(Stored entries)
____________________

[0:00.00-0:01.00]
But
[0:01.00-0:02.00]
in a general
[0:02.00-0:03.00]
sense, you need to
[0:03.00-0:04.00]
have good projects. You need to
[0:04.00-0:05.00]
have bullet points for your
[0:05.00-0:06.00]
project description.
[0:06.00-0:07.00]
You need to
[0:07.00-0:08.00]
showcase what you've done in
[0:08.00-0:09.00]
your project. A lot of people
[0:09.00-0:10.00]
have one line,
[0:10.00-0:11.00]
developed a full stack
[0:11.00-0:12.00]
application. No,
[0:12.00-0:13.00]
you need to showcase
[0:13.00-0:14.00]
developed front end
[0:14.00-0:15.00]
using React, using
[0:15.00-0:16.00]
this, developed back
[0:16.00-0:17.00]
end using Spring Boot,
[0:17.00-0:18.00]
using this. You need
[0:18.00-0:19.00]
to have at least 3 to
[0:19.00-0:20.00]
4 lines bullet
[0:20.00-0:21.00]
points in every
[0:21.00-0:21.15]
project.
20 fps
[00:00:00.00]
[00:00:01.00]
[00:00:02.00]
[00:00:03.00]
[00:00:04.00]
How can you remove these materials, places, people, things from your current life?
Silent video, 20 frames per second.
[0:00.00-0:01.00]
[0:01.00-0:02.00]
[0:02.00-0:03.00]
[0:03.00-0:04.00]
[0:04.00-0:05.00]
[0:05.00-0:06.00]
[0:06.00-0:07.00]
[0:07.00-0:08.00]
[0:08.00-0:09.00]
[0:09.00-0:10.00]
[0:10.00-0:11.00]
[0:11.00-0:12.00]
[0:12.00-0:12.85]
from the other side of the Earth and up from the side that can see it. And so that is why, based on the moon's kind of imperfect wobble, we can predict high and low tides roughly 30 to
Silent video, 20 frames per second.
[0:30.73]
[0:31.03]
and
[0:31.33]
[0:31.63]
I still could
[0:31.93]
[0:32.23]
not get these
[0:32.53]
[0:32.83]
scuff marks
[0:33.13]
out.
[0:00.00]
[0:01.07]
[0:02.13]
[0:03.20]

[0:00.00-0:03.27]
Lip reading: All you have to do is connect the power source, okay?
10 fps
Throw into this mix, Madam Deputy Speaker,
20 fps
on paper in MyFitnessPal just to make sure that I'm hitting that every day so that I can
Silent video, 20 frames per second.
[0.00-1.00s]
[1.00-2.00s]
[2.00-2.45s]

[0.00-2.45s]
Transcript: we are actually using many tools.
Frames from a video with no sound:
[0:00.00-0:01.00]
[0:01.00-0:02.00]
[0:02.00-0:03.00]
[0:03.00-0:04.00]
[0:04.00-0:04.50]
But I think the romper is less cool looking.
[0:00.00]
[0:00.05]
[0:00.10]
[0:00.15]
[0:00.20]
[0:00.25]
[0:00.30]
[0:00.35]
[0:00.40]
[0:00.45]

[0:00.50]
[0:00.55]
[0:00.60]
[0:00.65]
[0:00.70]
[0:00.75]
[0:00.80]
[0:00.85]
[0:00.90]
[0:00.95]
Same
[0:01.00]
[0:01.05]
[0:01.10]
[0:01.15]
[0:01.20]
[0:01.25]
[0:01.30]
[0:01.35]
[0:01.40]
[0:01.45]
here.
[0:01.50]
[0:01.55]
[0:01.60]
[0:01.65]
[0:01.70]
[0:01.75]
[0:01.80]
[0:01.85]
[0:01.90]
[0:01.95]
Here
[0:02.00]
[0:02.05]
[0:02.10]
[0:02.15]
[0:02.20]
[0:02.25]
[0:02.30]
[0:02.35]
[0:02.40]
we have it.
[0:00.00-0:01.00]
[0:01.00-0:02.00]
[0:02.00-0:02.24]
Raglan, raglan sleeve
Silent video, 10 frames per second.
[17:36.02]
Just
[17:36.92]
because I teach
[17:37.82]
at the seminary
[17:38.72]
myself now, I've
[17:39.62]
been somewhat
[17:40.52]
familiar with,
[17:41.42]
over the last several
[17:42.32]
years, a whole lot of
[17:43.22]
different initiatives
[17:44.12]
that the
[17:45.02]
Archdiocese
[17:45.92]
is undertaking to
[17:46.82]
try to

____________________

_Assigned task_:
The answer should consist of all the lines above, retyped exactly.

_Answer for the task_:
[0:00.00-0:01.00]
But
[0:01.00-0:02.00]
in a general
[0:02.00-0:03.00]
sense, you need to
[0:03.00-0:04.00]
have good projects. You need to
[0:04.00-0:05.00]
have bullet points for your
[0:05.00-0:06.00]
project description.
[0:06.00-0:07.00]
You need to
[0:07.00-0:08.00]
showcase what you've done in
[0:08.00-0:09.00]
your project. A lot of people
[0:09.00-0:10.00]
have one line,
[0:10.00-0:11.00]
developed a full stack
[0:11.00-0:12.00]
application. No,
[0:12.00-0:13.00]
you need to showcase
[0:13.00-0:14.00]
developed front end
[0:14.00-0:15.00]
using React, using
[0:15.00-0:16.00]
this, developed back
[0:16.00-0:17.00]
end using Spring Boot,
[0:17.00-0:18.00]
using this. You need
[0:18.00-0:19.00]
to have at least 3 to
[0:19.00-0:20.00]
4 lines bullet
[0:20.00-0:21.00]
points in every
[0:21.00-0:21.15]
project.
20 fps
[00:00:00.00]
[00:00:01.00]
[00:00:02.00]
[00:00:03.00]
[00:00:04.00]
How can you remove these materials, places, people, things from your current life?
Silent video, 20 frames per second.
[0:00.00-0:01.00]
[0:01.00-0:02.00]
[0:02.00-0:03.00]
[0:03.00-0:04.00]
[0:04.00-0:05.00]
[0:05.00-0:06.00]
[0:06.00-0:07.00]
[0:07.00-0:08.00]
[0:08.00-0:09.00]
[0:09.00-0:10.00]
[0:10.00-0:11.00]
[0:11.00-0:12.00]
[0:12.00-0:12.85]
from the other side of the Earth and up from the side that can see it. And so that is why, based on the moon's kind of imperfect wobble, we can predict high and low tides roughly 30 to
Silent video, 20 frames per second.
[0:30.73]
[0:31.03]
and
[0:31.33]
[0:31.63]
I still could
[0:31.93]
[0:32.23]
not get these
[0:32.53]
[0:32.83]
scuff marks
[0:33.13]
out.
[0:00.00]
[0:01.07]
[0:02.13]
[0:03.20]

[0:00.00-0:03.27]
Lip reading: All you have to do is connect the power source, okay?
10 fps
Throw into this mix, Madam Deputy Speaker,
20 fps
on paper in MyFitnessPal just to make sure that I'm hitting that every day so that I can
Silent video, 20 frames per second.
[0.00-1.00s]
[1.00-2.00s]
[2.00-2.45s]

[0.00-2.45s]
Transcript: we are actually using many tools.
Frames from a video with no sound:
[0:00.00-0:01.00]
[0:01.00-0:02.00]
[0:02.00-0:03.00]
[0:03.00-0:04.00]
[0:04.00-0:04.50]
But I think the romper is less cool looking.
[0:00.00]
[0:00.05]
[0:00.10]
[0:00.15]
[0:00.20]
[0:00.25]
[0:00.30]
[0:00.35]
[0:00.40]
[0:00.45]

[0:00.50]
[0:00.55]
[0:00.60]
[0:00.65]
[0:00.70]
[0:00.75]
[0:00.80]
[0:00.85]
[0:00.90]
[0:00.95]
Same
[0:01.00]
[0:01.05]
[0:01.10]
[0:01.15]
[0:01.20]
[0:01.25]
[0:01.30]
[0:01.35]
[0:01.40]
[0:01.45]
here.
[0:01.50]
[0:01.55]
[0:01.60]
[0:01.65]
[0:01.70]
[0:01.75]
[0:01.80]
[0:01.85]
[0:01.90]
[0:01.95]
Here
[0:02.00]
[0:02.05]
[0:02.10]
[0:02.15]
[0:02.20]
[0:02.25]
[0:02.30]
[0:02.35]
[0:02.40]
we have it.
[0:00.00-0:01.00]
[0:01.00-0:02.00]
[0:02.00-0:02.24]
Raglan, raglan sleeve
Silent video, 10 frames per second.
[17:36.02]
Just
[17:36.92]
because I teach
[17:37.82]
at the seminary
[17:38.72]
myself now, I've
[17:39.62]
been somewhat
[17:40.52]
familiar with,
[17:41.42]
over the last several
[17:42.32]
years, a whole lot of
[17:43.22]
different initiatives
[17:44.12]
that the
[17:45.02]
Archdiocese
[17:45.92]
is undertaking to
[17:46.82]
try to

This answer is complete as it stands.